Articolo di Alfredo Mantovano pubblicato su Il Giornale il 5 novembre 2017.

La procedura del mae – mandato di arresto europeo – è diversa da quella dell’estradizione. Quest’ultima è un rapporto fra governi: l’autorità giudiziaria che deve pronunciarsi sulla consegna di un soggetto a un altro Stato non ha l’ultima parola; accerta che esistano le condizioni per accogliere la richiesta, ma la decisione è del ministro della Giustizia

Il quale, anche dopo una recente riforma che ne ha parzialmente limitato i poteri, può comunque far prevalere ragioni di sicurezza o di tutela di interessi nazionali essenziali per rifiutare la consegna. Il mae è invece un rapporto fra autorità giudiziarie degli Stati europei: è disciplinato da una decisione-quadro del Consiglio europeo dei ministri della giustizia e dell’interno del giugno 2002. Non vi è discrezionalità politica: nel caso di Carles Puigdemont, come in ogni altra vicenda nella quale un giudice di un Paese Ue emette un mae, la verifica da parte del giudice competente a esaminarlo nello Stato nel cui territorio si trova il ricercato è strettamente giurisdizionale. Se il magistrato belga cui sarà affidato il caso accerterà che i reati contestati nel mandato al leader indipendentista sono previsti come illeciti penali anche dalla legge del Belgio, e che l’autorità giudiziaria spagnola ha indicato correttamente gli elementi posti a base delle imputazioni, dovrà convalidare l’eventuale arresto e disporre la consegna alla Spagna. Prima ancora, quando Carmen Lamela, giudice della Audiencia national di Madrid inserirà – se non vi ha già provveduto – i dati qualificanti del mae nel Sistema di informazione di Schengen, il primo poliziotto belga che incrocerà per strada Puigdemont sarà tenuto ad arrestarlo e a metterlo a disposizione della magistratura belga.

Non sono qui in discussione i torti e le ragioni di Barcellona e di Madrid.
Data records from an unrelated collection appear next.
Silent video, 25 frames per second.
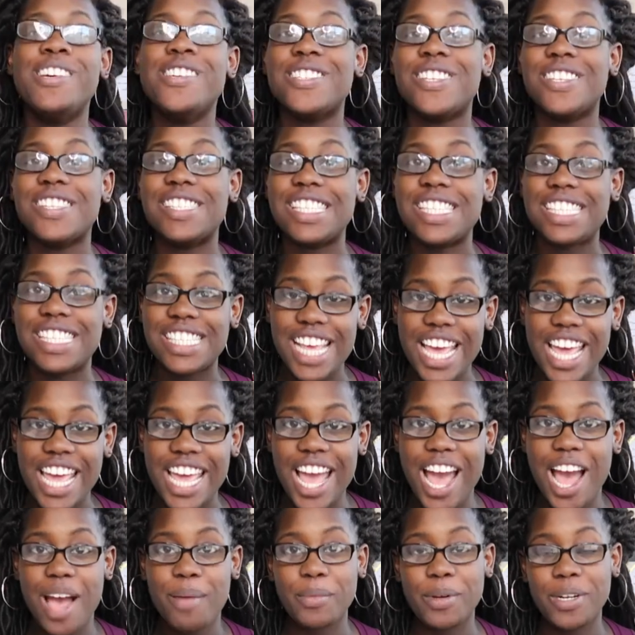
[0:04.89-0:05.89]
So today
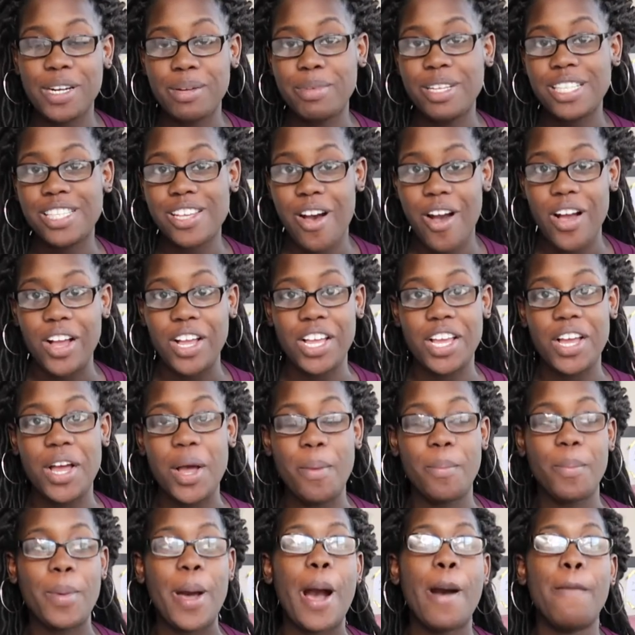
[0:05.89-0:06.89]
I'm going to be talking
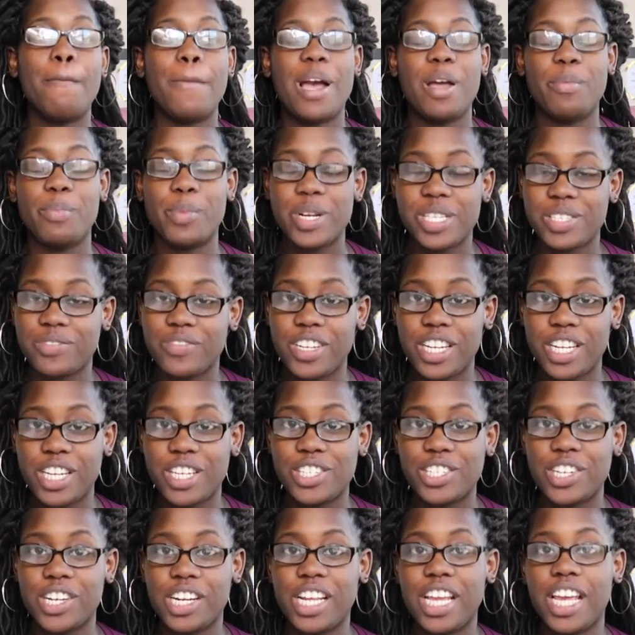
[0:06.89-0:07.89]
about my breastfeeding
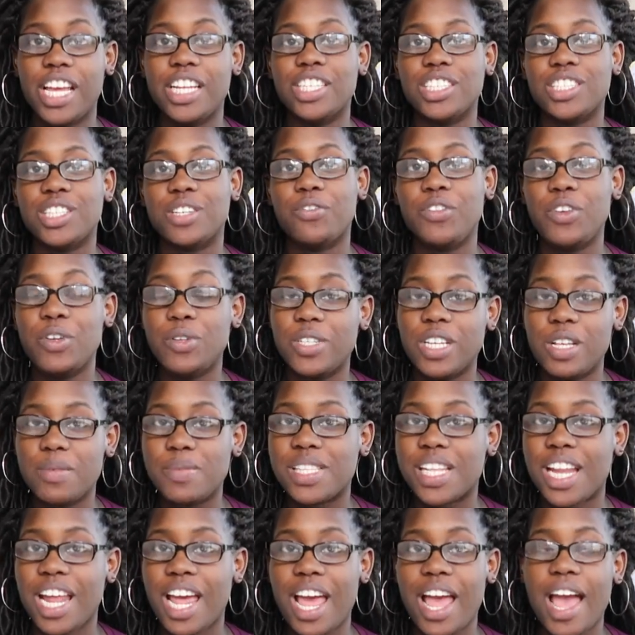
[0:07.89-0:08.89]
journey and just a few tips
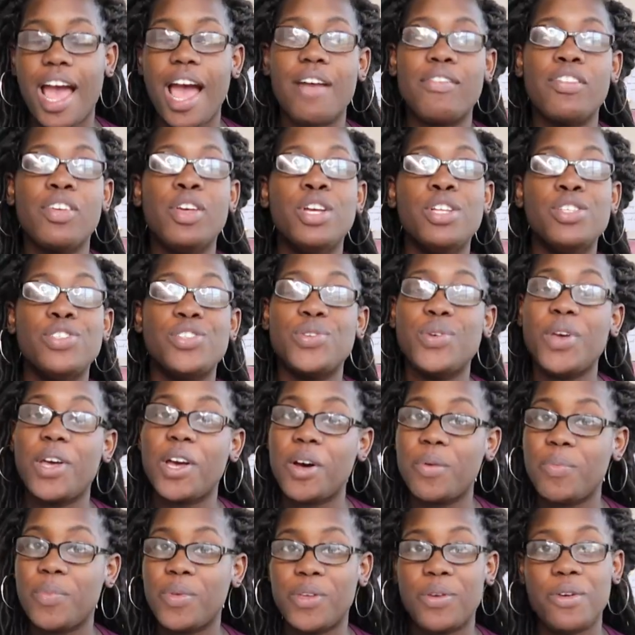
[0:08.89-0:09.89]
that I have to
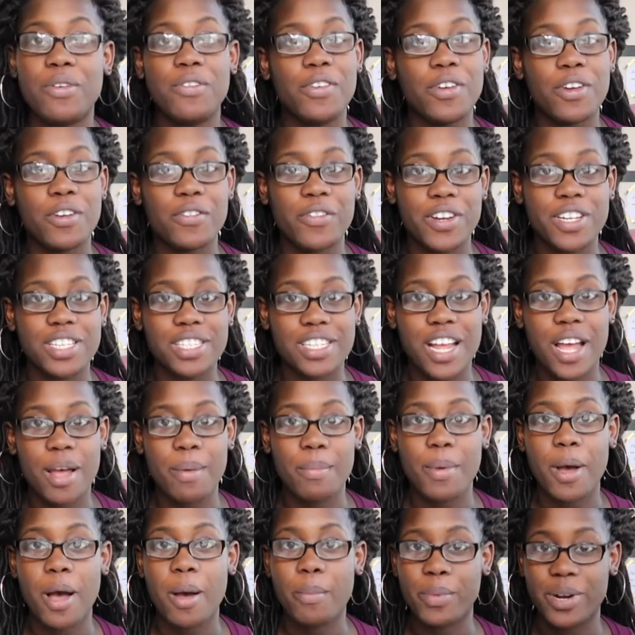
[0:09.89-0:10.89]
help you if you're a
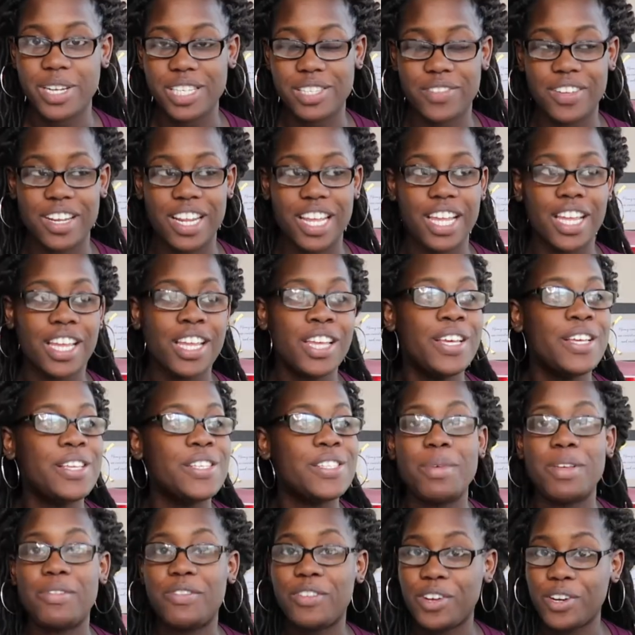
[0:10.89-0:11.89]
first-time mom breastfeeding.
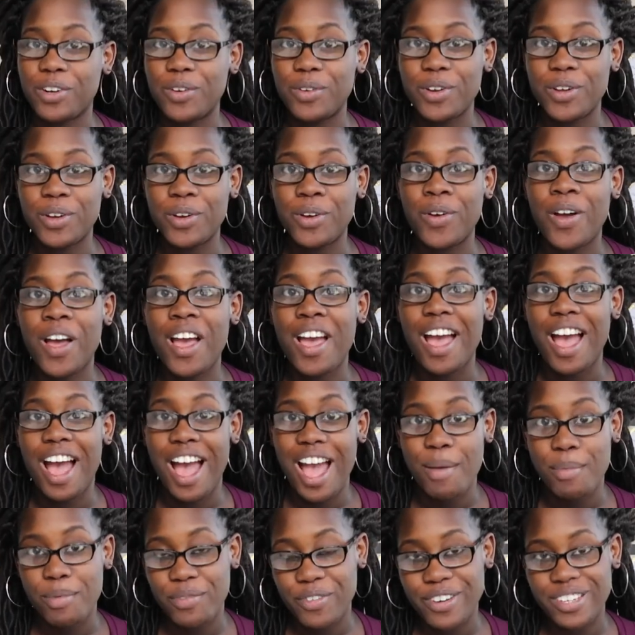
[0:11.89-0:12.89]
Um, if you don't know,
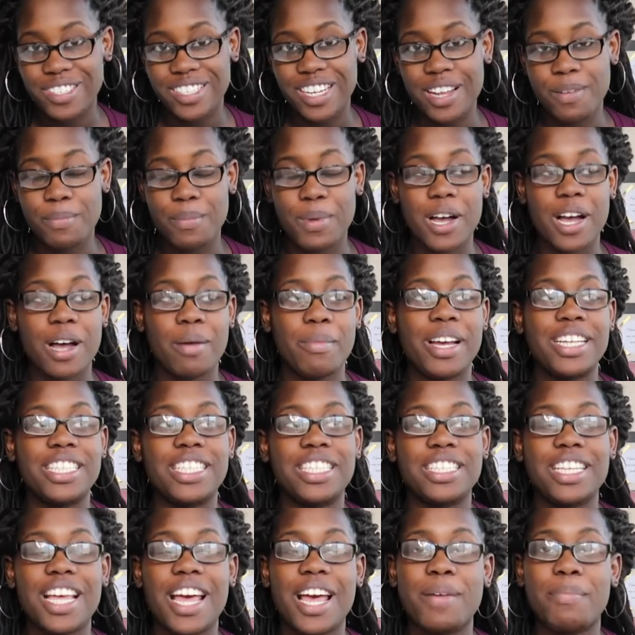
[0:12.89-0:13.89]
I'm a first-time mom. I
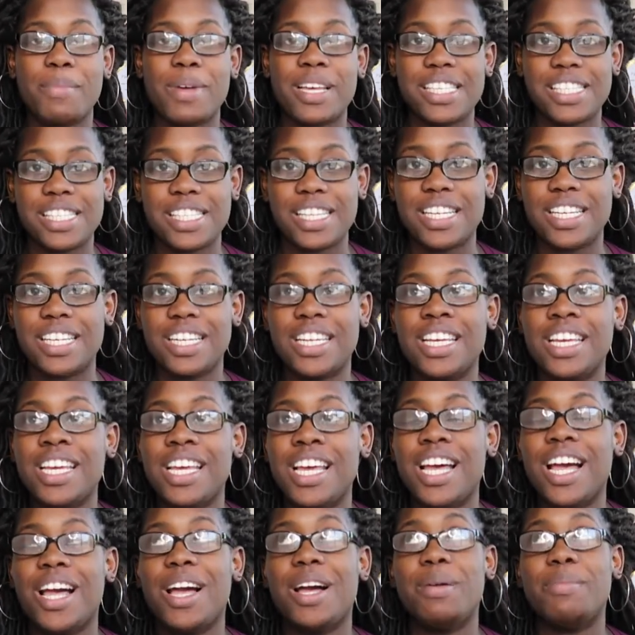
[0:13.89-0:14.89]
just had my son.
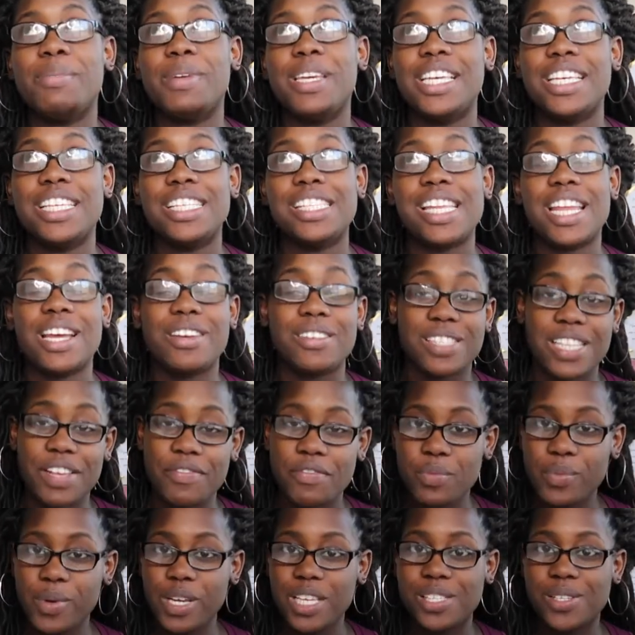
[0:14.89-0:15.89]
Um, he is now
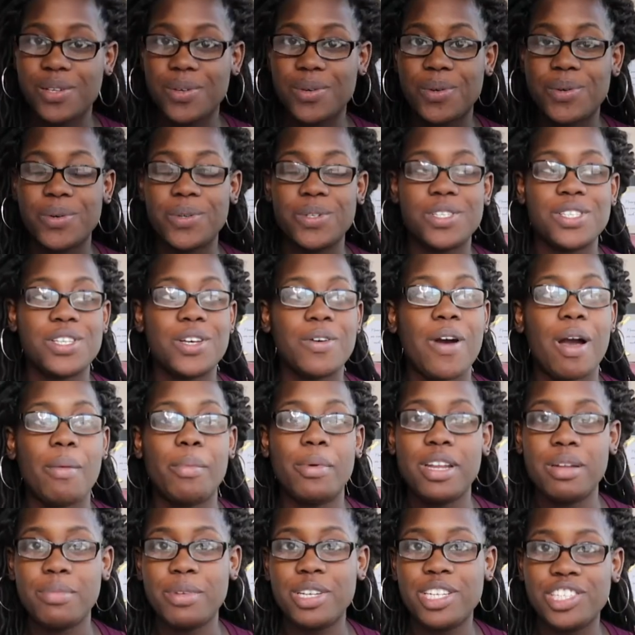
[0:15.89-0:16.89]
seven weeks old, so I'm
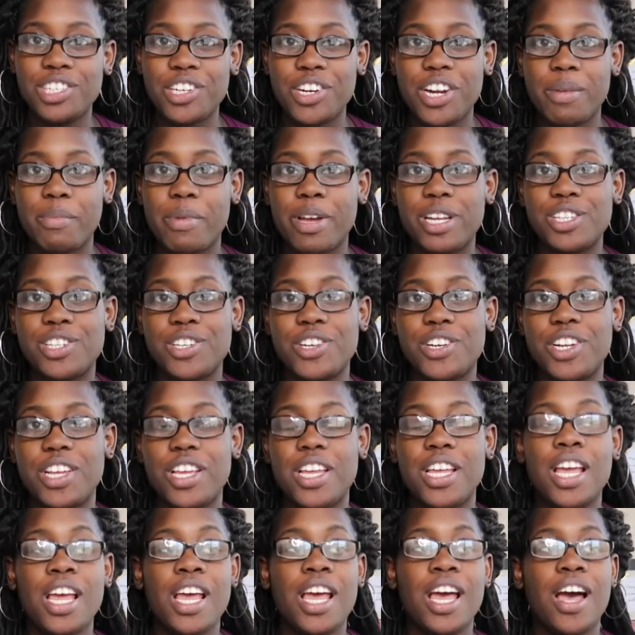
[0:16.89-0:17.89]
going to be sharing my
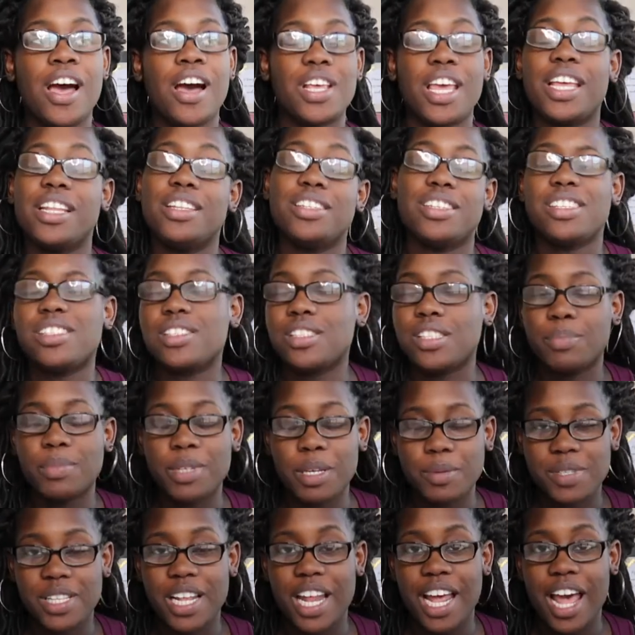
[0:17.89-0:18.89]
journey and just some
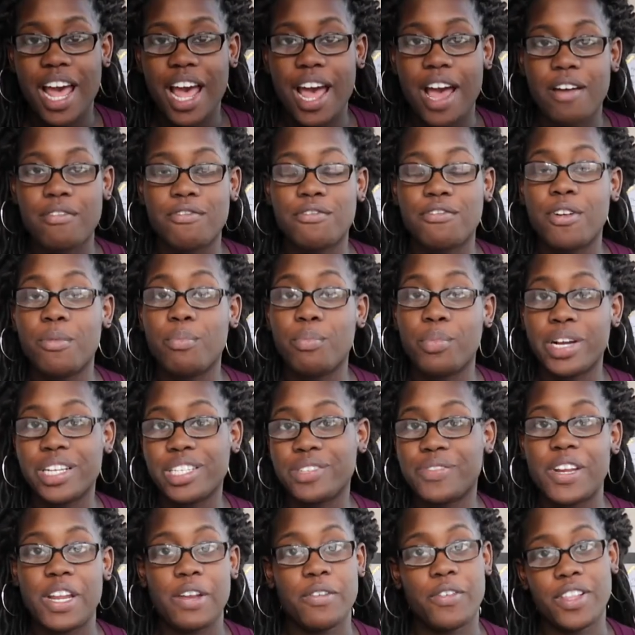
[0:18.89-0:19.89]
tips that I have from
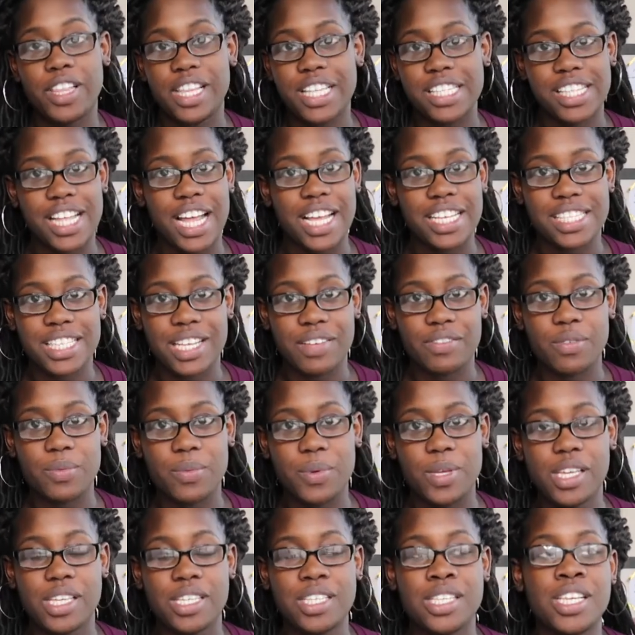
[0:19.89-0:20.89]
breastfeeding for these last seven
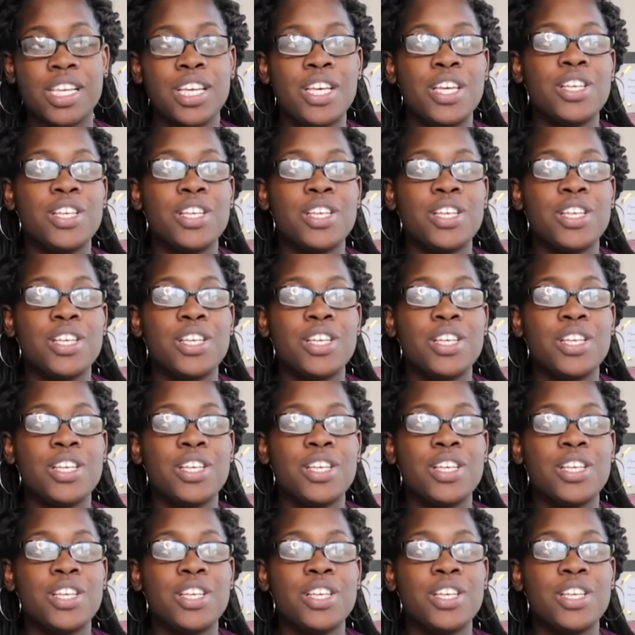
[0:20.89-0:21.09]
weeks.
È in discussione che una questione che esige una massiccia dose di impegno politico venga lasciata alla gestione dei giudici. Una delle crisi più laceranti che interessano uno Stato cardine dell’Ue è affidata a una procedura che nella routine quotidiana si applica per scippatori o spacciatori. In base a una recente normativa europea in tema di sanzioni pecuniarie, se parcheggio in sosta vietata a Berlino e non pago la contravvenzione sarò chiamato in giudizio davanti alla Corte d’appello nel cui territorio risiedo per rendere conto di quelle poche decine di euro non versate. Le stesse istituzioni dell’Ue che ritengono di interesse comunitario la mia infrazione al divieto di sosta hanno ribadito, fin dall’inizio della questione catalana, che si tratta di un «problema interno» alla Spagna. Ancora ieri l’altro la portavoce della Commissione europea, Annika Breidthardt, ha definito le richieste di arresto per Puigdemont e gli altri leader catalani «questioni per le autorità giudiziarie» nazionali, che «sono indipendenti».

Da tempo si lamenta il crescente superamento dei propri confini da parte dei giudici delle corti europee e delle corti dei singoli stati all’interno dell’Ue. Dipende dall’impostazione ideologica del singolo «giudice attivista», che ritiene rientrante nel proprio ruolo pure la creazione della norma o la prescrizione al governo dell’atto da svolgere. Ma dipende anche, come emerge dalla vicenda catalana, dalla rinuncia della politica – in questo caso, europea – all’assunzione delle proprie responsabilità, che avrebbero potuto e dovuto tradursi in iniziative istituzionali per affrontare la crisi. Ipotesi n. 1: il giudice belga competente a esprimersi sul mae convalida l’arresto di Puigdemont e nei sessanta giorni previsti dalla normativa lo consegna alla Spagna. Ipotesi n. 2: lo stesso giudice ritiene che invece quel mandato abbia carattere persecutorio per ragioni politiche o di nazionalità e rigetta la richiesta di Madrid. Nell’una come nell’altra ipotesi le ricadute politiche sarebbero enormi. Eppure le istituzioni Ue e i singoli governi che le esprimono hanno deciso di restare fuori la porta di quell’aula di giustizia, qualunque sia la sentenza. Non sempre la politica è debole per incursioni altrui. Talora, ed è questo il caso, avviene per propria scelta deliberata.